Plus, this research material is fascinating (that’s why I’m reading it, and thinking about it, and taking notes on it, every free hour of every day). And so I can deliver a far greater number of interesting ideas this way, across a far broader intellectual territory – which I know some of you will value.
And of course, others of you (those understandably overwhelmed by the quantity of information the world already throws at you daily) will NOT value a higher volume of less carefully worked material, at all. That's fine; if you prefer to read only finished posts and chapters, then simply skip anything labeled Quotes & Notes. They are just an extra for the people who want them.
I guess I should end with a short example of the kind of thing I am talking about, so you can decide if you want it or not…

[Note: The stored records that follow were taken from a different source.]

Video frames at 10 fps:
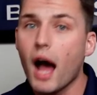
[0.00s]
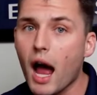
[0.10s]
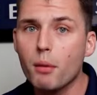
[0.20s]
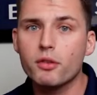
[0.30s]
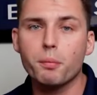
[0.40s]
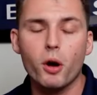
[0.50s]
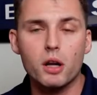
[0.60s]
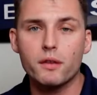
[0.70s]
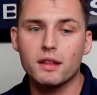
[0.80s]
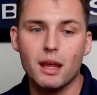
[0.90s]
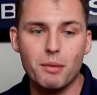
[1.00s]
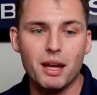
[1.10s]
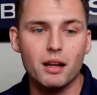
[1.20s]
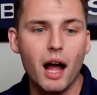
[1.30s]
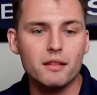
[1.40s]
I was a part of it. They mean
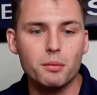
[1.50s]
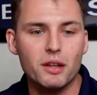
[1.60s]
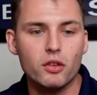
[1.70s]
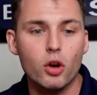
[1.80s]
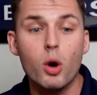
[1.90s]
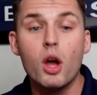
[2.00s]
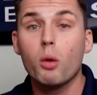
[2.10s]
a lot to me. So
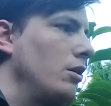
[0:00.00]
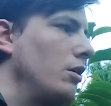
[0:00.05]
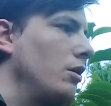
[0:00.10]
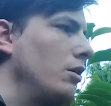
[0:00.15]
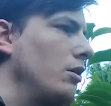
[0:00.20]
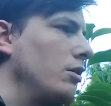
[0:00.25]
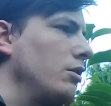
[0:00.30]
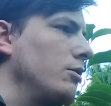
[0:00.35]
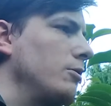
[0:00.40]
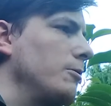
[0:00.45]

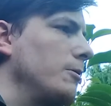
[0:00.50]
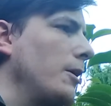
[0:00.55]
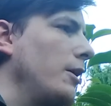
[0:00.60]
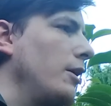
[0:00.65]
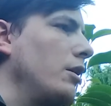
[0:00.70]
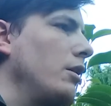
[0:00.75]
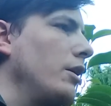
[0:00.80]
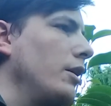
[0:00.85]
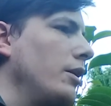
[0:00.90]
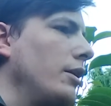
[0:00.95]
And I
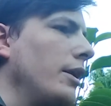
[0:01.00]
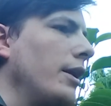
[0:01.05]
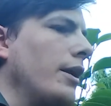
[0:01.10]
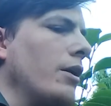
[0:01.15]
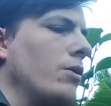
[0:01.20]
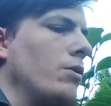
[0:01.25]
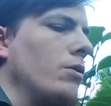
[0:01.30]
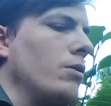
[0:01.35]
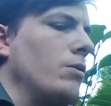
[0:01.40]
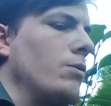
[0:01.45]
think
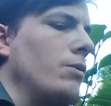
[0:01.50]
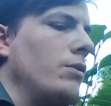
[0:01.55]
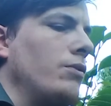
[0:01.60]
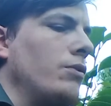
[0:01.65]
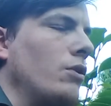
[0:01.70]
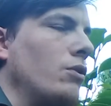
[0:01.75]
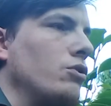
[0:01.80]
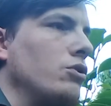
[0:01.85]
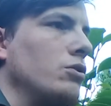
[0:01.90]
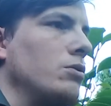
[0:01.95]
now that
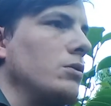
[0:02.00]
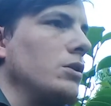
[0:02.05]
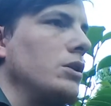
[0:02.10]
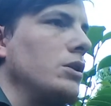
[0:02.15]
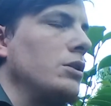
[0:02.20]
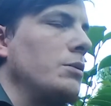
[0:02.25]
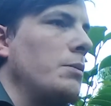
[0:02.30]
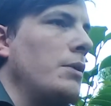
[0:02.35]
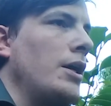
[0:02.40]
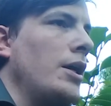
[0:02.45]
we've got
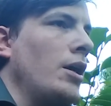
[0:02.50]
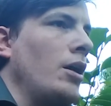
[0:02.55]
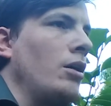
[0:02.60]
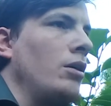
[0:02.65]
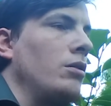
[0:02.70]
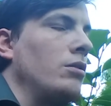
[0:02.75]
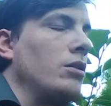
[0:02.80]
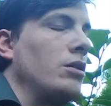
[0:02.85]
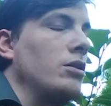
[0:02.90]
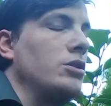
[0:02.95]
Theresa
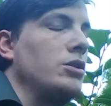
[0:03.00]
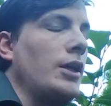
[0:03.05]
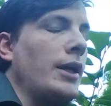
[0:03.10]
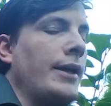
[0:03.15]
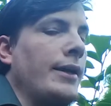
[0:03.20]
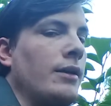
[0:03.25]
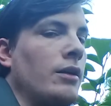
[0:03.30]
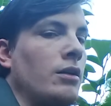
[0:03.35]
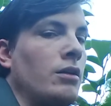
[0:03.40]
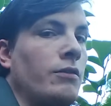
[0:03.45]
May, our
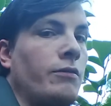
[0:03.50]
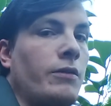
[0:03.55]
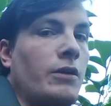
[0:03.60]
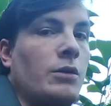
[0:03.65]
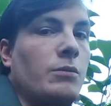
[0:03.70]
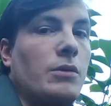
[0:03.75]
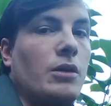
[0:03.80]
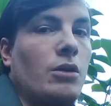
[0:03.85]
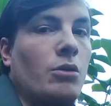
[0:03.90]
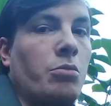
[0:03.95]
second
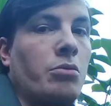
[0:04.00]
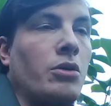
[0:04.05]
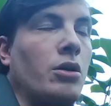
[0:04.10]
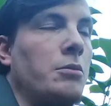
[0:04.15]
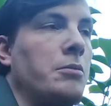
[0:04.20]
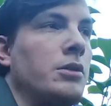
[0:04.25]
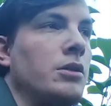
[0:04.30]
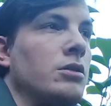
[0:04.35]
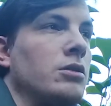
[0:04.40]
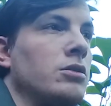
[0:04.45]
female
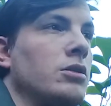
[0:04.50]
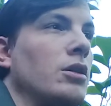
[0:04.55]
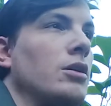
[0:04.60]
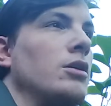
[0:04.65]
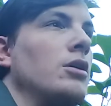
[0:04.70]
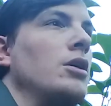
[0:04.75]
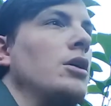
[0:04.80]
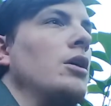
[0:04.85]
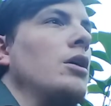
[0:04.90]
Prime Minister,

OK, here is a quote, below, which I highlighted on my Kindle e-book version of I Have America Surrounded, by John Higgs. (Excellent book, by the way: it’s a biography of the – extremely controversial – American psychologist, and advocate for psychedelic drugs, Timothy Leary. Sample opinions of Leary: “A hero of American consciousness” – Allen Ginsberg. “The most dangerous man in America” – Richard Nixon. All of John Higgs’ books are worth reading: this is his first, and is delightful.)
A QUOTE
It was raised again in the twentieth century by Francis Crick, who together with his colleague James Watson had been awarded the Nobel Prize for discovering the structure of DNA. Crick argued that DNA was so complicated that it was difficult to believe that it could have evolved during the lifespan of the Earth. He suggested that Earth was ‘deliberately seeded with life by intelligent aliens’, an idea that has been described as ‘at the very fringe of scientific respectability’.

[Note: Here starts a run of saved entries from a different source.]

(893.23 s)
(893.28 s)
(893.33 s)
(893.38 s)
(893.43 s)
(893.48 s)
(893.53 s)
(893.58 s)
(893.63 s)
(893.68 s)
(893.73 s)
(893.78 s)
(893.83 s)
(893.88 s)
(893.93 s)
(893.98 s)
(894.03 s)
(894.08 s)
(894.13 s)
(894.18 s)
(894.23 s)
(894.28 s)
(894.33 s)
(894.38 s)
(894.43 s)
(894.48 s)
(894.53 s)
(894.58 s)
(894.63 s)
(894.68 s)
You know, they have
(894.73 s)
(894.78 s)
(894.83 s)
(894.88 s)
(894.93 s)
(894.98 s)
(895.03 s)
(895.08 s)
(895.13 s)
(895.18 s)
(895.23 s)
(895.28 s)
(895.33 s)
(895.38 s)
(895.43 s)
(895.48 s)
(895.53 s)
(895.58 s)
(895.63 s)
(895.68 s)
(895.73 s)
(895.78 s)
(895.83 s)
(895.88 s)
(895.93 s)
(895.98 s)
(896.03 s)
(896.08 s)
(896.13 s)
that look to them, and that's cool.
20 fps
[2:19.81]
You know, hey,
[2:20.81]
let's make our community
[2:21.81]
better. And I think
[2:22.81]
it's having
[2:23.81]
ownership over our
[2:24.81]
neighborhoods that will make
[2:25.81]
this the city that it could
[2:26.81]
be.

And here is my note on that quote, which I wrote at the time I highlighted it…
A NOTE
Use this. Even Crick thought there wasn’t enough time for DNA to evolve on earth! It was too complicated... Beautiful. But if the basic parameters of matter have been optimized, over countless universe-generations, to self-assemble elements fine-tuned in their properties so as to self-assemble a complex chemistry evolved to unfold so as to self-assemble DNA, then the problem is solved: The tremendous, almost unimaginable expanse of time required to evolve something as complex as DNA exists: it is just spread out over the lifetimes of many universes. There are earlier universes in which less impressively complex forms of DNA-like-stuff, born of less impressively complex chemistries, born of less impressively finely tuned elements, exist. DNA has ancestors, in previous universes. It didn’t have to evolve to its current extreme efficiency and complexity, recently, from nothing, in this one universe, through chance, from matter with arbitrary properties.
So, that kind of thing. Quotes and notes. Obviously that’s a short one, one quote, one note. Some would be a lot longer, with multiple quotes and notes, perhaps from multiple sources.

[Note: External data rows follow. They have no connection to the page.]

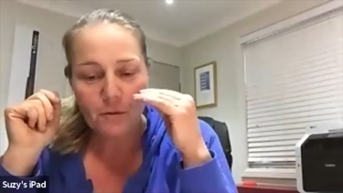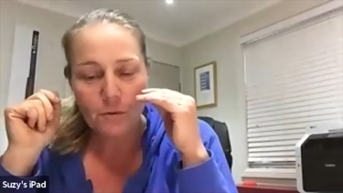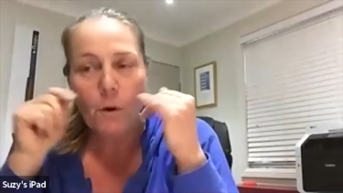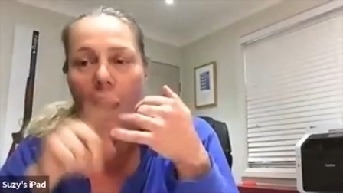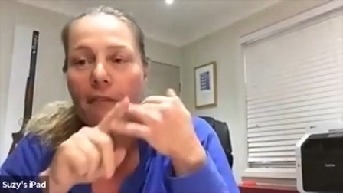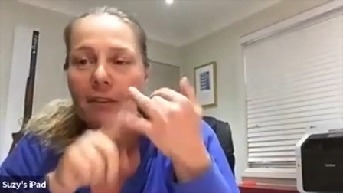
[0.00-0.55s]

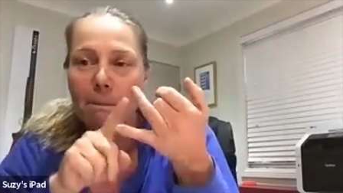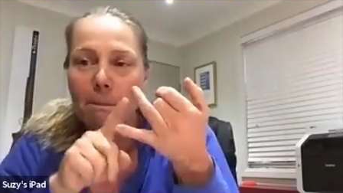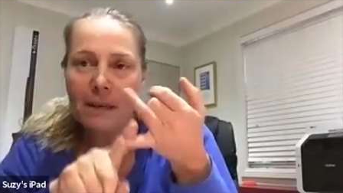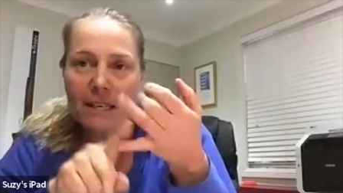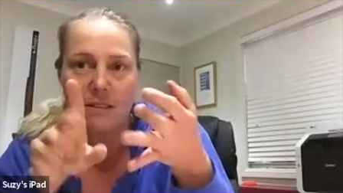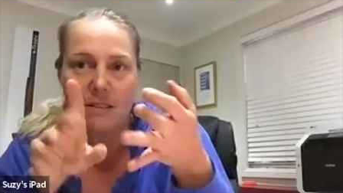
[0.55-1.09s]
rifle and
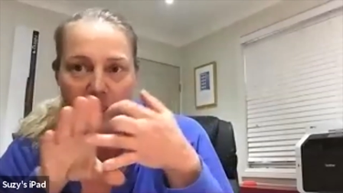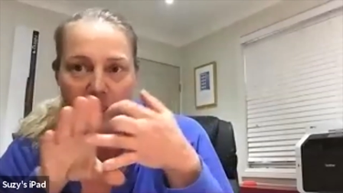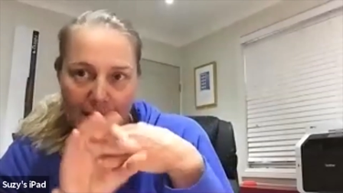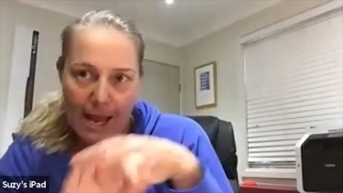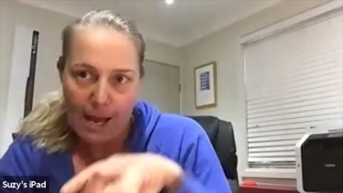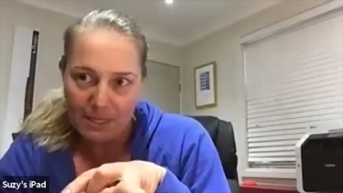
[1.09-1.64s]
pistol is
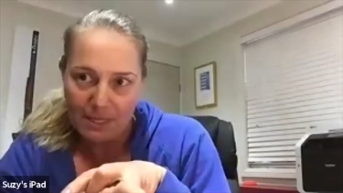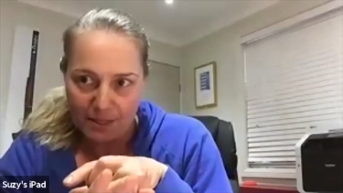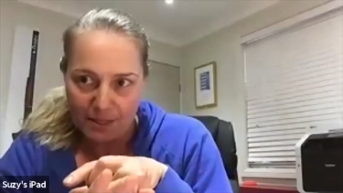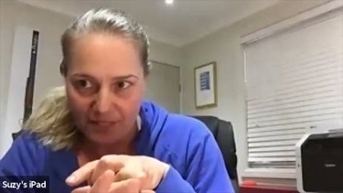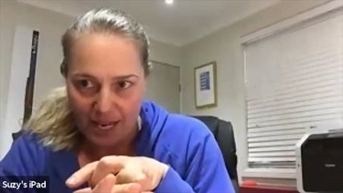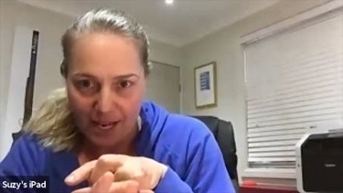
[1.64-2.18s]
calm
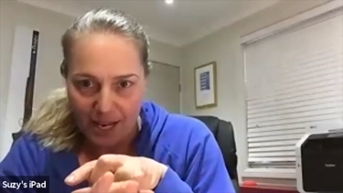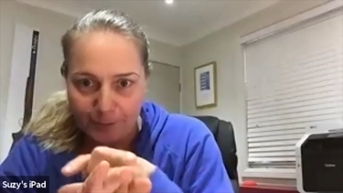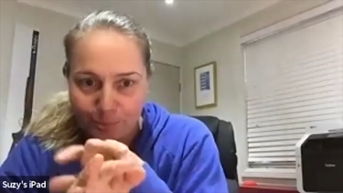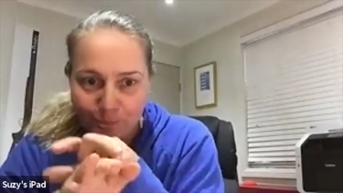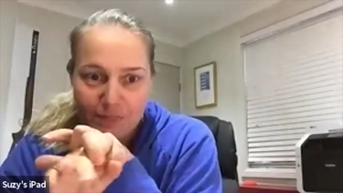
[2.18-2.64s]
yourself down.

OK, you’ve been warned! I’ll title all such posts Notes & Quotes, so you can read them or skip them, according to taste. (Meanwhile, it would be helpful if you could tell me in the comments whether or not you want more of this kind of thing.)
In other news: I’m off to Ireland tomorrow, for a week, to visit relatives and friends (many of whom I haven’t seen since before Covid). And David Sloan Wilson’s fascinating but time-consuming masterclass also ends this week. So, upon my return, I should be able to post more regularly than has been the case recently. Look after each other, and we’ll talk again soon.
More please
Yeah, I'd welcome that. Obviously it'd be great if communal feedback on your notes'n'quotes results in a better, denser, more streamlined book (or at least a more efficient process) but on a more superficial level getting to peek into someone's notebooks and thoughts is always inspiring and refreshing.
Hope you've a great time in Ireland.